展開図を想像して組み立てるのが得意な方はこのような能力があるでしょう。
コミュニケーション能力
大工は一人で黙々と行う作業が多いとイメージしがちですが、現場監督や依頼主、その他業者と打ち合わせや協力をしながら作業を進めていくためコミュニケーション能力も必要になります。
しゃべることが得意でなくてもいいですが、伝えたいことや自分の意見はしっかり言えないとトラブルに繋がる恐れがあります。
体力がある
大工の仕事では、重量のある資材を運んだり炎天下で作業をしたりするため体力が必要です。
また、建物造りは長い時間をかけて行うため、雨や災害が起こらない限り連日遅くまで作業を行います。
そのため、体だけでなく精神的にも強い必要があります。
臨機応変に対応できる
建築物の工事は計画通りにスムーズに進むとは限りません。
依頼主の意向で急に設計図に変更がでたり、雨天続きで工期が遅れてしまったりなんてこともあります。
その際、冷静に臨機応変に対応できる力がないとさらなるトラブルを生んでしまいます。
それに加えて素早い判断と指示ができると、大工としてだけでなく現場監督としての能力も磨けるでしょう。
勉強熱心
大工が使う道具や資材は日々新しくなっています。
新しい技術を柔軟に受け入れ、それらの使い方を毎回勉強する熱心さが必要になります。
女性でもなれる?
もちろん、女性でも大工になることができます。
最近は女性で大工になる人が増えてきているようで、女性歓迎の会社も多くなってきています。
しかし、女性大工の数が圧倒的に少ないため、トイレなどの衛生環境が整っていなかったり、やはり体力が必要になるのでその部分で男性よりもできることが少なかったりと、ハンデとなる部分があることは理解しておきましょう。

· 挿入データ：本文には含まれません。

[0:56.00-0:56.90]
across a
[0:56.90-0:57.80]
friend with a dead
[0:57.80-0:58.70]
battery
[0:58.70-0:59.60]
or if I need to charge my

大工として就職する際は、職場環境やどのような業務を行うのかをしっかり確認してください。
また、出産を考えている場合は育休の取得やその間の働き方に関しても質問しておきましょう。
将来性はある?
ITやAIの発達により、「大工も機械に取って代わられたりしないの?」と不安に思う方もおおいでしょう。
結論から言うと、大工の需要はまだまだ高いです。
理由としては、
- 〇リフォーム市場の成長率が高い
- 〇3Dプリンターはまだまだ発展途上
- 〇木造建築の需要がある
- 〇職人が足りていない
という点が挙げられます。
リフォーム市場の成長率が高い
注文住宅より建売住宅の割合が高いですが、リフォームを希望する人が増えているためリフォームで大工はまだまだ活躍できます。
3Dプリンターはまだまだ発展途上
最近は3Dプリンターを使っての建物造りが増えてきていますが、ビルのような高層の建物を建てている例は少なく、試験段階とも言えます。

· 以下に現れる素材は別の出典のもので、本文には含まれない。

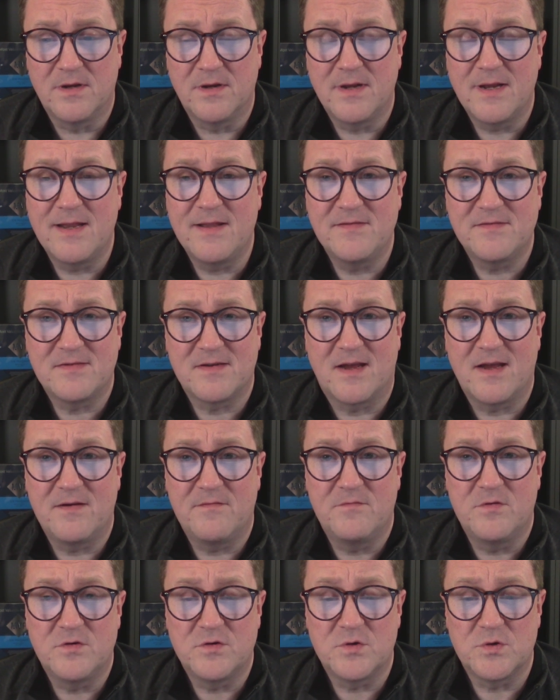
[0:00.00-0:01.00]
inside
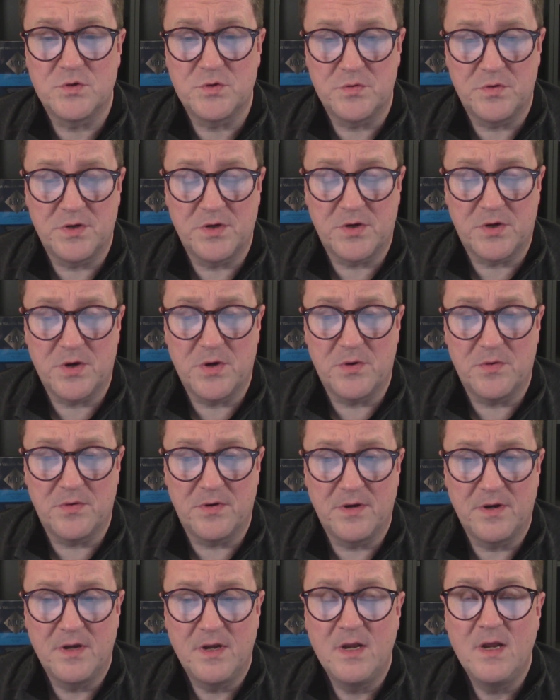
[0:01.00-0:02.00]
Visual Studio Code.
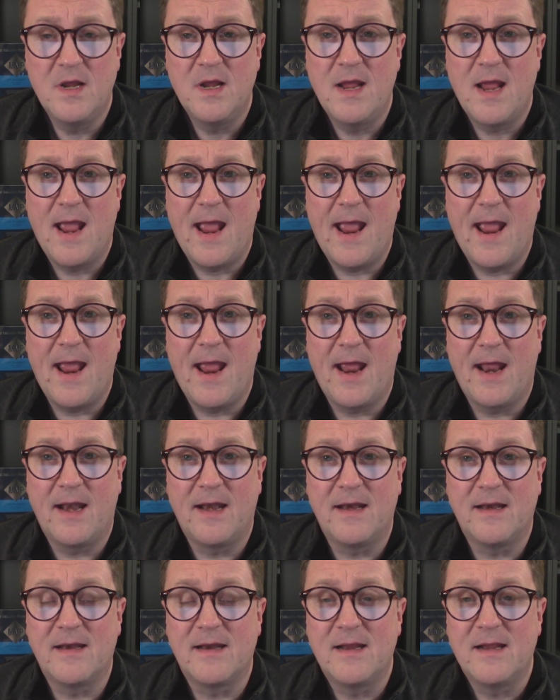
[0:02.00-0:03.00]

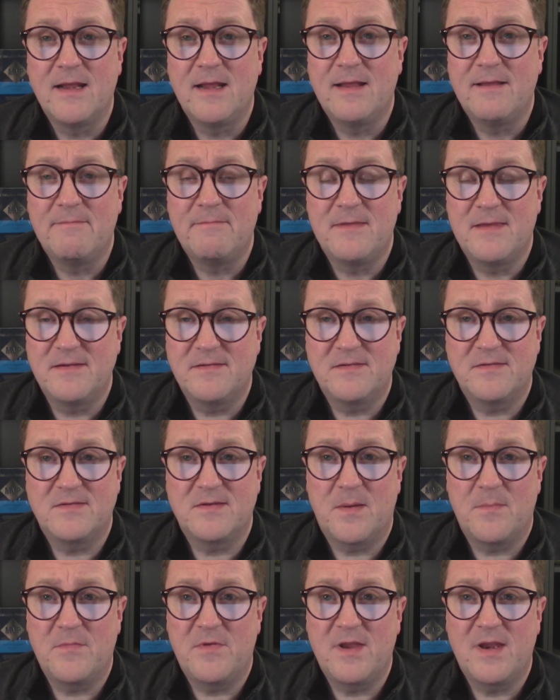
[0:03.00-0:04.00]
And this is
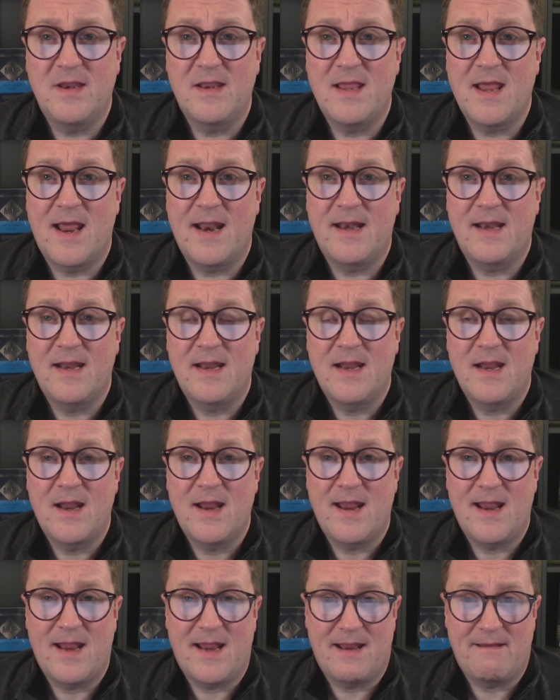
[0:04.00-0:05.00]
something that
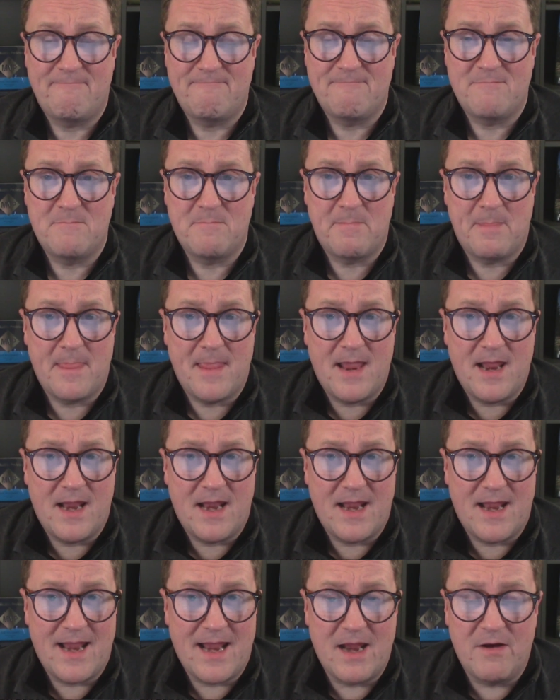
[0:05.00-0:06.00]

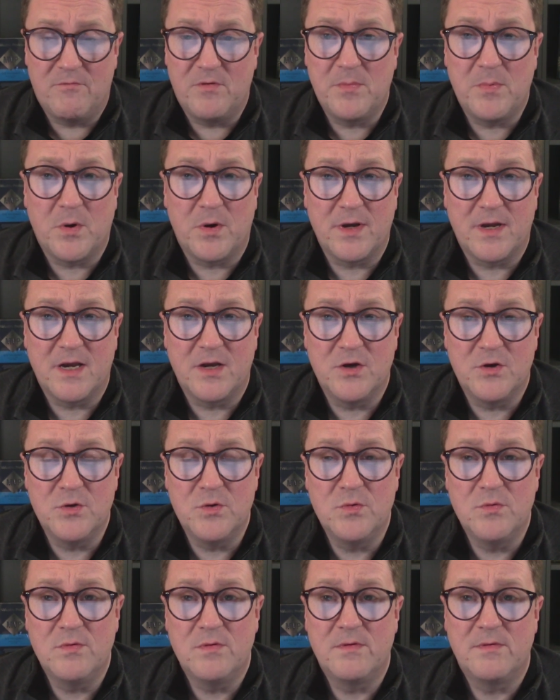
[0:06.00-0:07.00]
everybody can
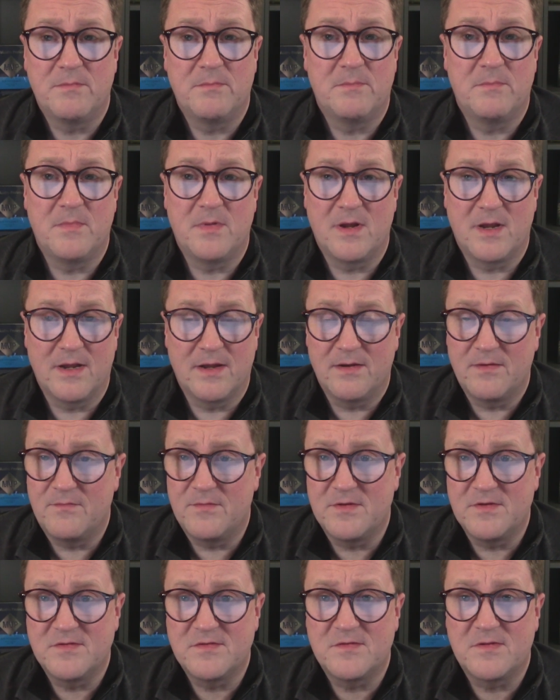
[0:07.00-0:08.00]
do.
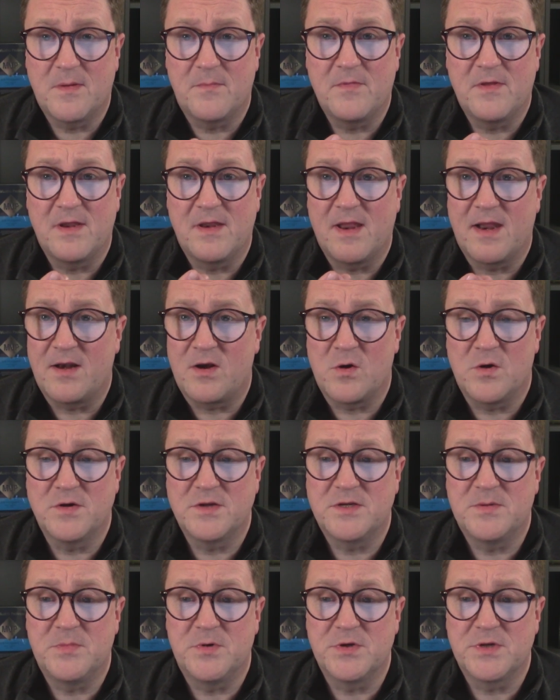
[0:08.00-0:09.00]
This is something that
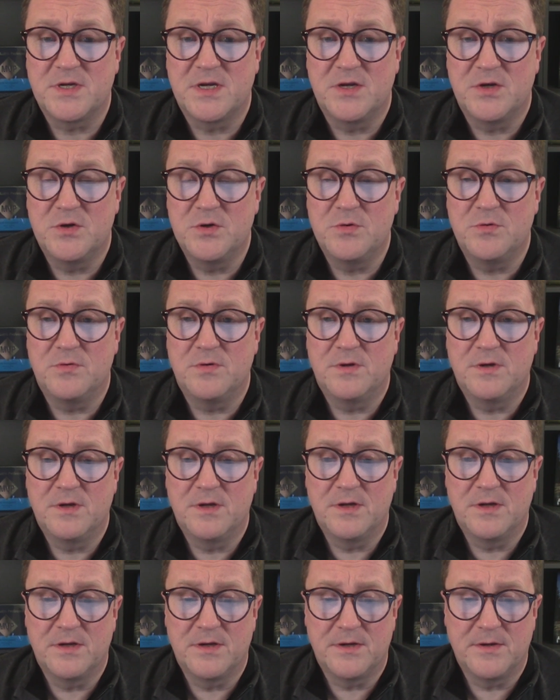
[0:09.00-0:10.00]
customers can do.
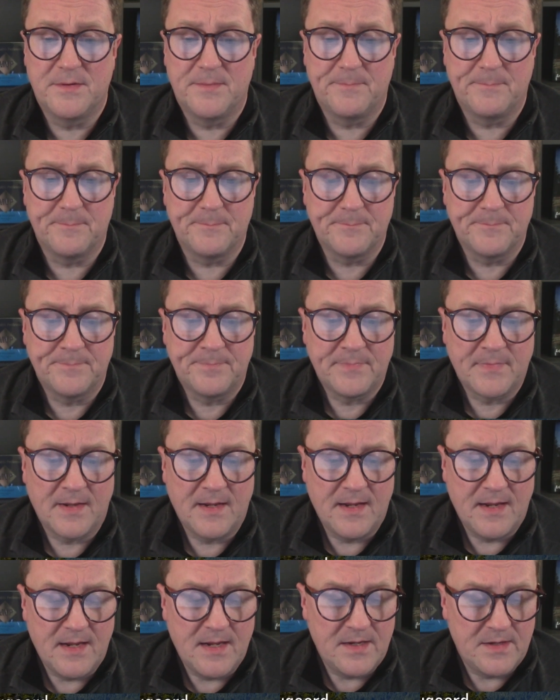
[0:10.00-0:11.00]

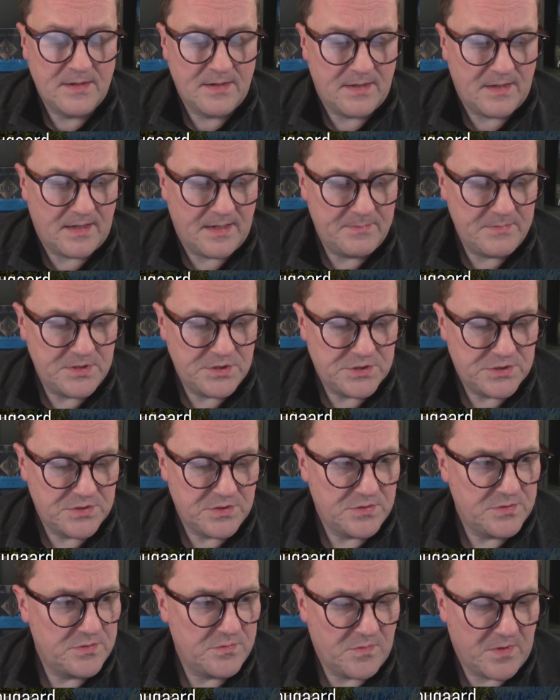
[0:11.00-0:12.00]
Let me
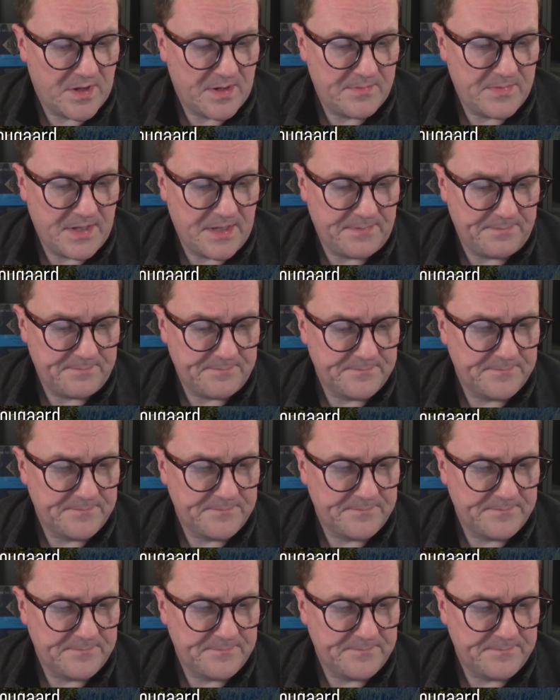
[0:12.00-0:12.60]
show you what I mean.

そのため、3Dプリンターが大工の仕事を奪うのはまだまだ先でしょう。
逆に、3Dプリンターで部品を造ることで作業効率アップに繋がります。
単純作業は機械に任せることで、クリエイティブな部分に集中することができます。
木造建築の需要がある
宮大工などの伝統建築物を建てたり修繕したりする大工さんはまだまだ需要があります。
3DプリンターなどのITが進化しても木造住宅は昔からの職人技を使うため、大工の需要はなくならないでしょう。
職人が足りていない
大工だけに限りませんが、建設業の職人は人手不足の傾向にあります。
高齢化が進んで後継者がいないため、若手の大工はどこの企業でも需要があります。
ITが進化してCADやBIM/CIMなどの作業効率化ツールが出ても、それを使える技術者や経験と知識がある職人がいなければ成り立ちません。

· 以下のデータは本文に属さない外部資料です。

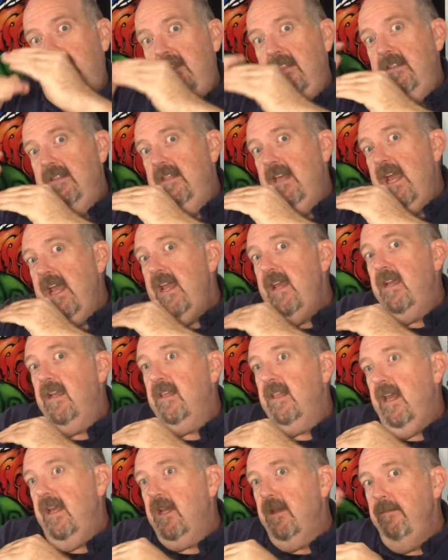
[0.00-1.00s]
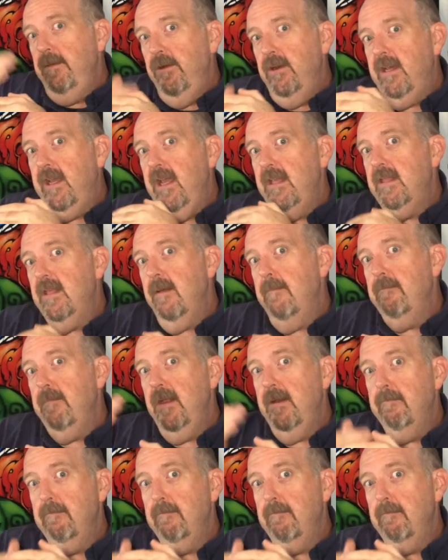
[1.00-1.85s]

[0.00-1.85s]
they communicate them in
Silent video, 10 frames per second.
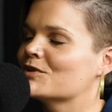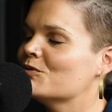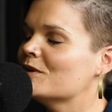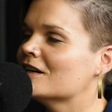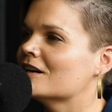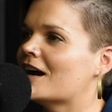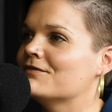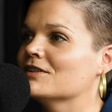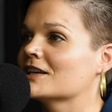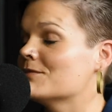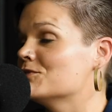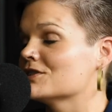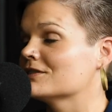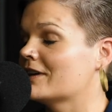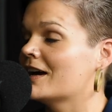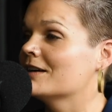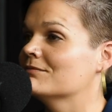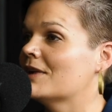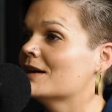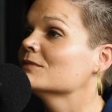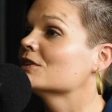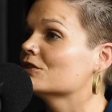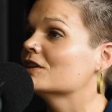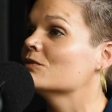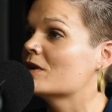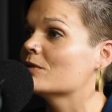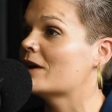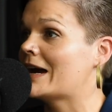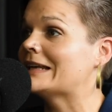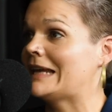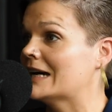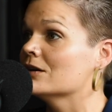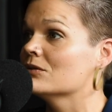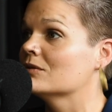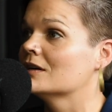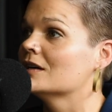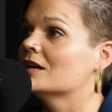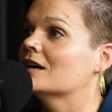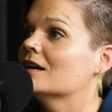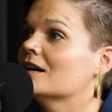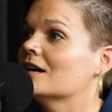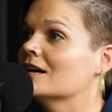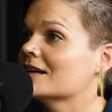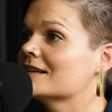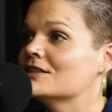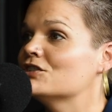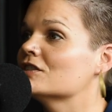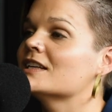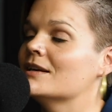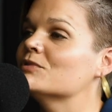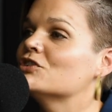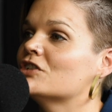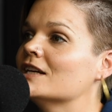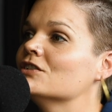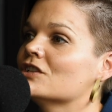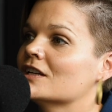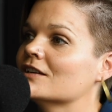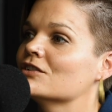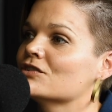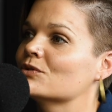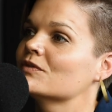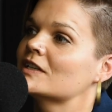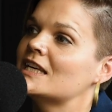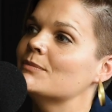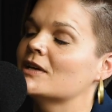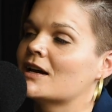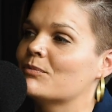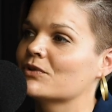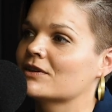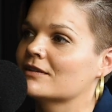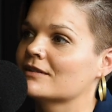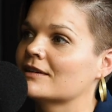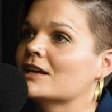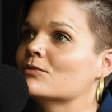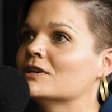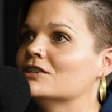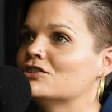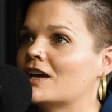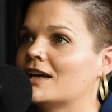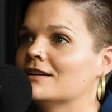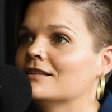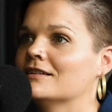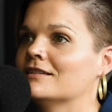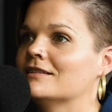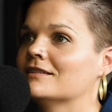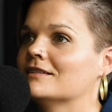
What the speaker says: queer, I feel like I'm learning where we're at now, because it just keeps changing, and there's sort of a keeping up with language and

人が生きている限り建築物の需要はなくならないので、それを造る職人、大工の存在も必要不可欠なのです。
まとめ
大工はどんな仕事をするのか、必要な資格から将来性まで分かったかと思います。
技術や経験を積んでいくことが必要不可欠な職業ではありますが、自分が手掛けたものが何十年と残り続け、人々の生活を支える基盤となるというのはとてもやりがいのある仕事です。
ぜひ、需要の高い大工を目指してみてください。